[WHAT IS NEEDED]
Everything in the entries below should be restated exactly, except for the pictures.

[INFORMATION PROVIDED]
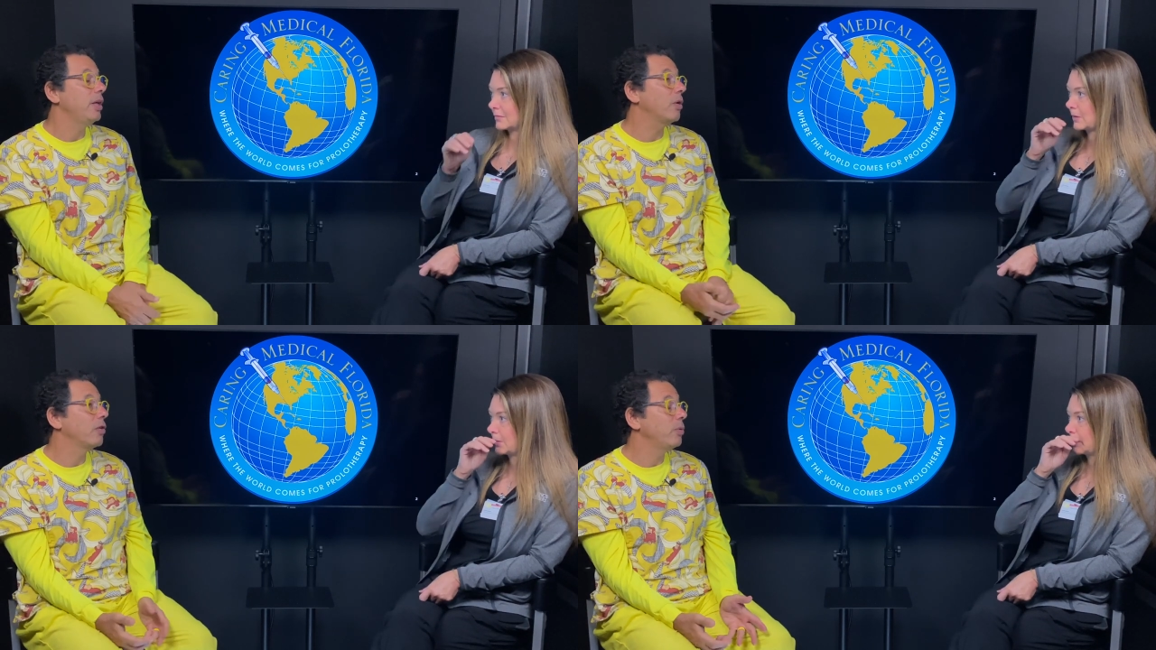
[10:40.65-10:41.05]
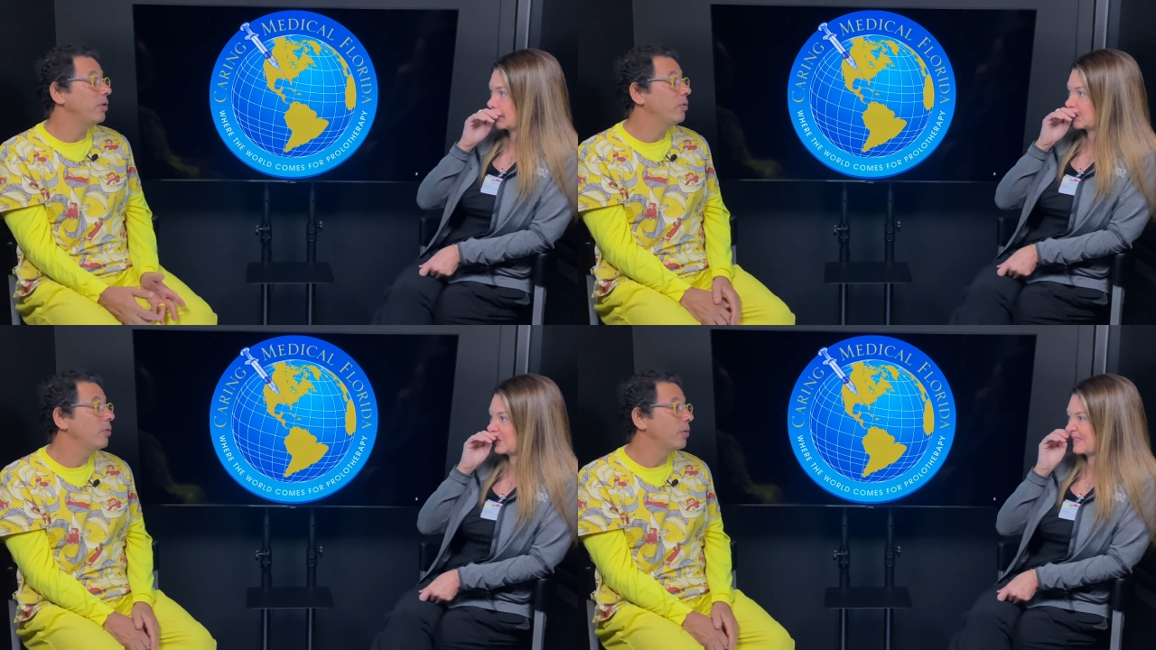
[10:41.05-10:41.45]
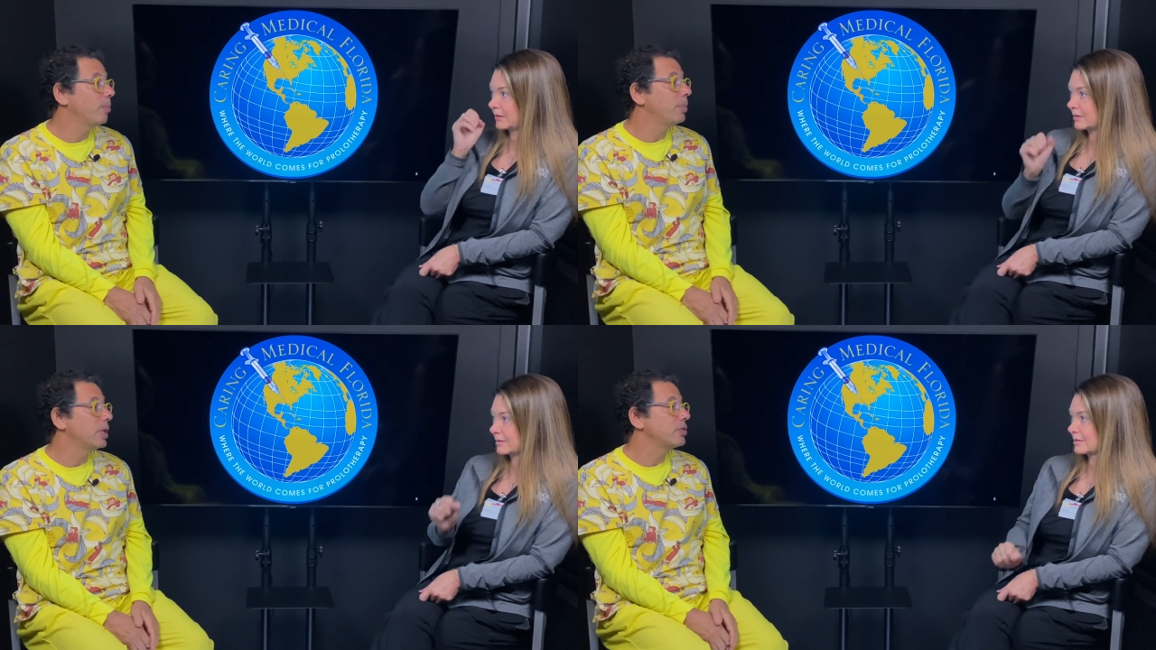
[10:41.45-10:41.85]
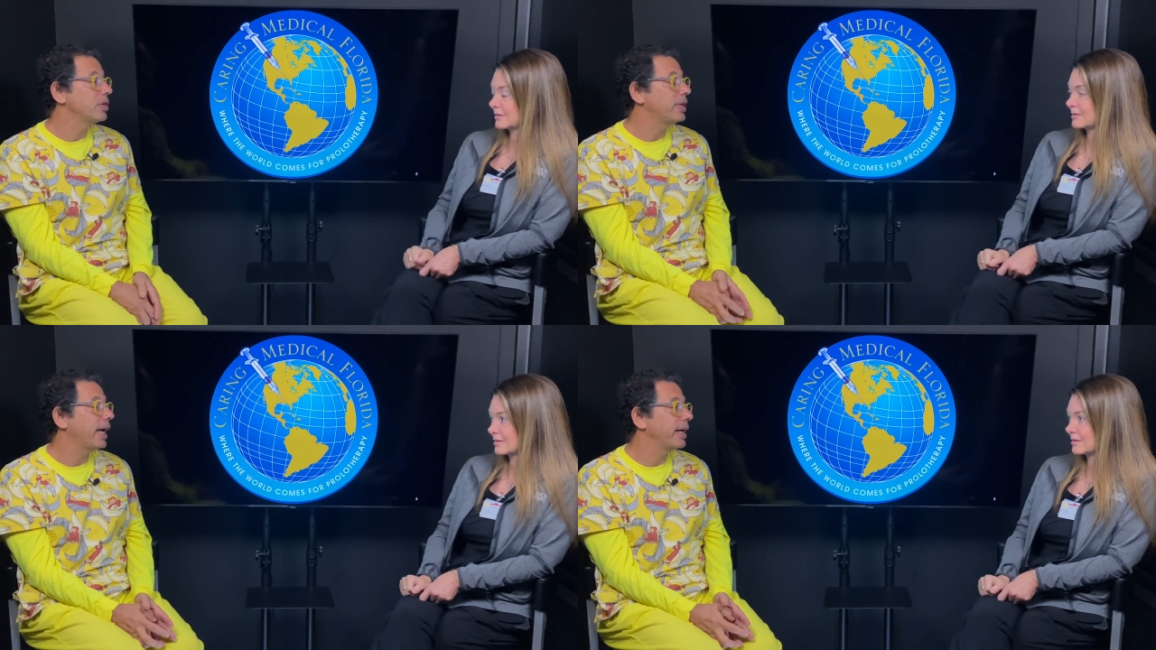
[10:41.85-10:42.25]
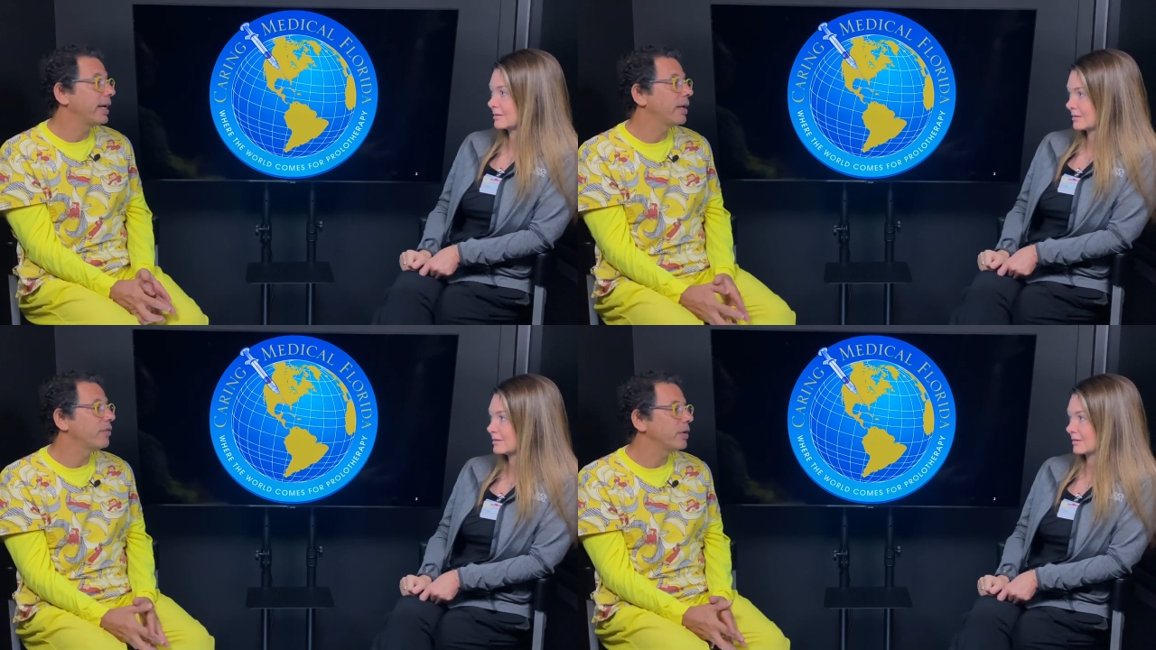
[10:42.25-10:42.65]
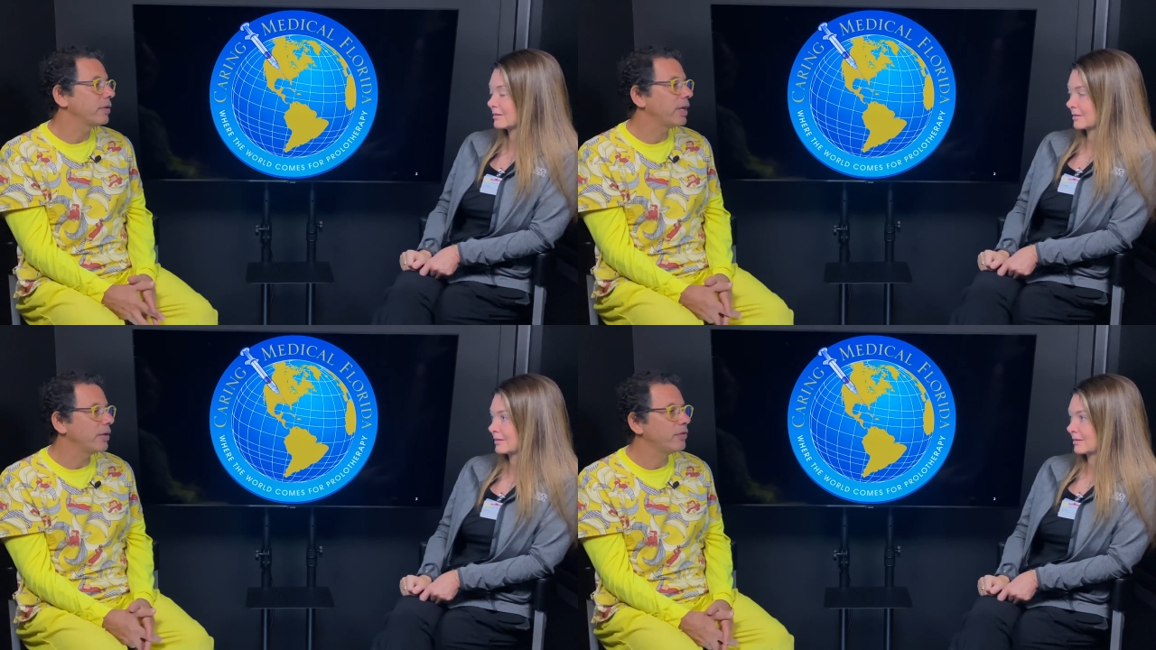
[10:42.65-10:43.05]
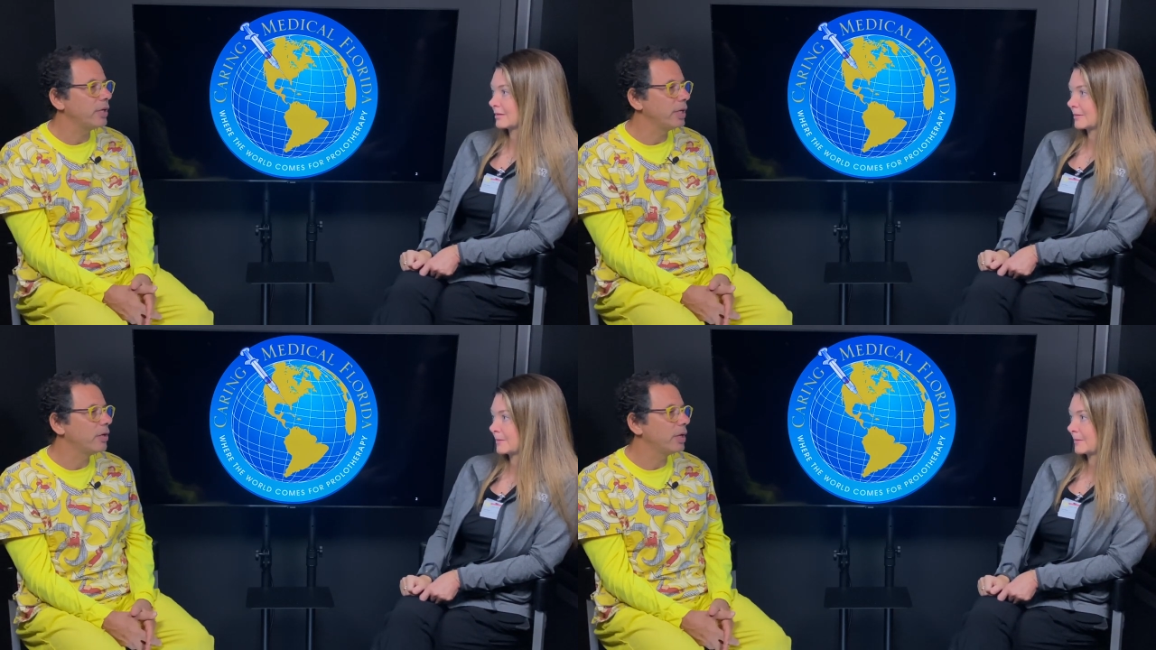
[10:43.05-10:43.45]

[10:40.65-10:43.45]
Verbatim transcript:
Speaker 1: you know, because we do do a bunch of diagnostic testing here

[TASK SOLUTION]
[10:40.65-10:41.05]
[10:41.05-10:41.45]
[10:41.45-10:41.85]
[10:41.85-10:42.25]
[10:42.25-10:42.65]
[10:42.65-10:43.05]
[10:43.05-10:43.45]

[10:40.65-10:43.45]
Verbatim transcript:
Speaker 1: you know, because we do do a bunch of diagnostic testing here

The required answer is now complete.